Our editors at The Earth & I sat down for a virtual interview with John Kempf, regenerative agriculture advocate, educator, and entrepreneur. John shared with us his vision for soil health and its potential impact on human health and the environment.

Soil regeneration is about growing healthy food and regenerating the ecology.   ©Greg Crick/Pixabay
Soil regeneration is about growing healthy food and regenerating the ecology. ©Greg Crick/Pixabay

The Earth & I: John, what is regenerative agriculture all about?

John Kempf: From my perspective, there is no officially agreed-upon definition today of what regenerative agriculture is, other than from a very high-level, principles-perspective, which is to say that we're regenerating the ecology and so forth.

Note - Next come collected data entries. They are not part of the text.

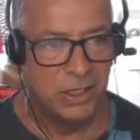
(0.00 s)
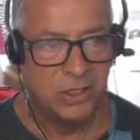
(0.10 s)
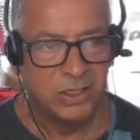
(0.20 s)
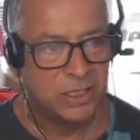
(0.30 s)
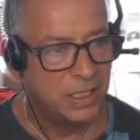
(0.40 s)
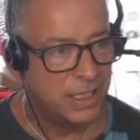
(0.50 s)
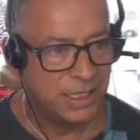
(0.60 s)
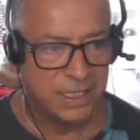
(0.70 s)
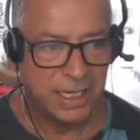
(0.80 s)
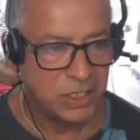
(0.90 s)
Honestly,
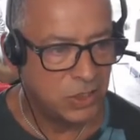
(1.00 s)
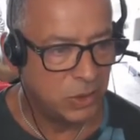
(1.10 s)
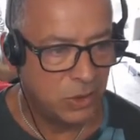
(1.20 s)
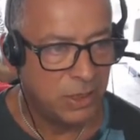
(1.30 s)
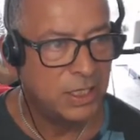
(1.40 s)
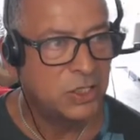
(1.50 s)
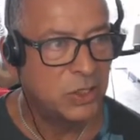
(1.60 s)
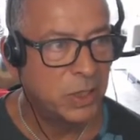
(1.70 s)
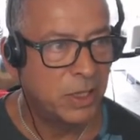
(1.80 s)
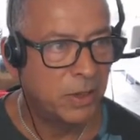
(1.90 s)
that takes too long. Let's
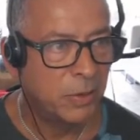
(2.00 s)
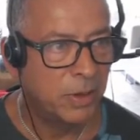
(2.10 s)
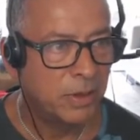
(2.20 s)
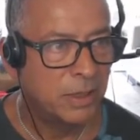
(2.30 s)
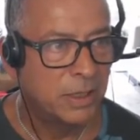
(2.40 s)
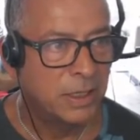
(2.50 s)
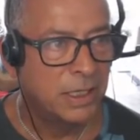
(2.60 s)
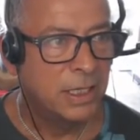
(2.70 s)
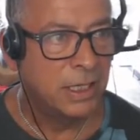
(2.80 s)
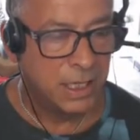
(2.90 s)
do another.
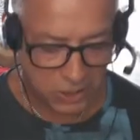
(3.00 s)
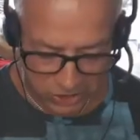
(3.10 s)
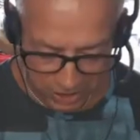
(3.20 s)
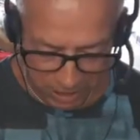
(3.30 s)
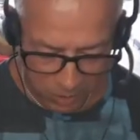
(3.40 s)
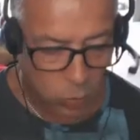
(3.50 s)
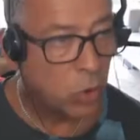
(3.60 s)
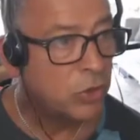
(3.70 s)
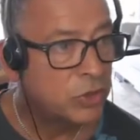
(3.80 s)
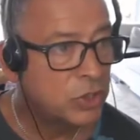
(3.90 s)
Let's say I
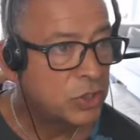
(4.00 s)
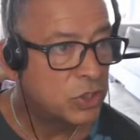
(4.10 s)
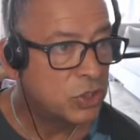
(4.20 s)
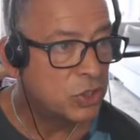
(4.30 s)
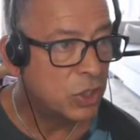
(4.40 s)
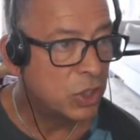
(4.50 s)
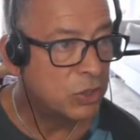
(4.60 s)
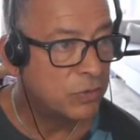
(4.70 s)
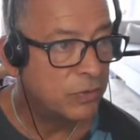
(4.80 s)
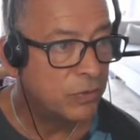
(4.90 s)
wanted to
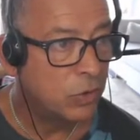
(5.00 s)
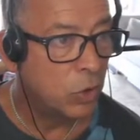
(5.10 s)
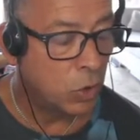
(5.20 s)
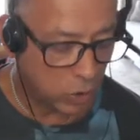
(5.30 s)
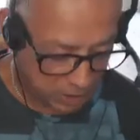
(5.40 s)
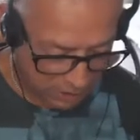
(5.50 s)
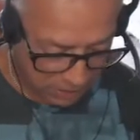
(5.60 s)
search for, I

E&I: It’s a term you hear a lot today.

JK: I think the regenerative farming sector of agriculture is having its moment in the sun as a next-step-up in consciousness from sustainable agriculture which was trending ten, fifteen, twenty years ago. At that time, I asked the question, “Why would we choose to sustain where we are today, using a form of agriculture that is degrading the environment? It's degrading ecosystems; we have declining yields; we have declining nutritional quality, and we have systemic disease and insect susceptibility and growing weed problems. Why would we want to sustain that?”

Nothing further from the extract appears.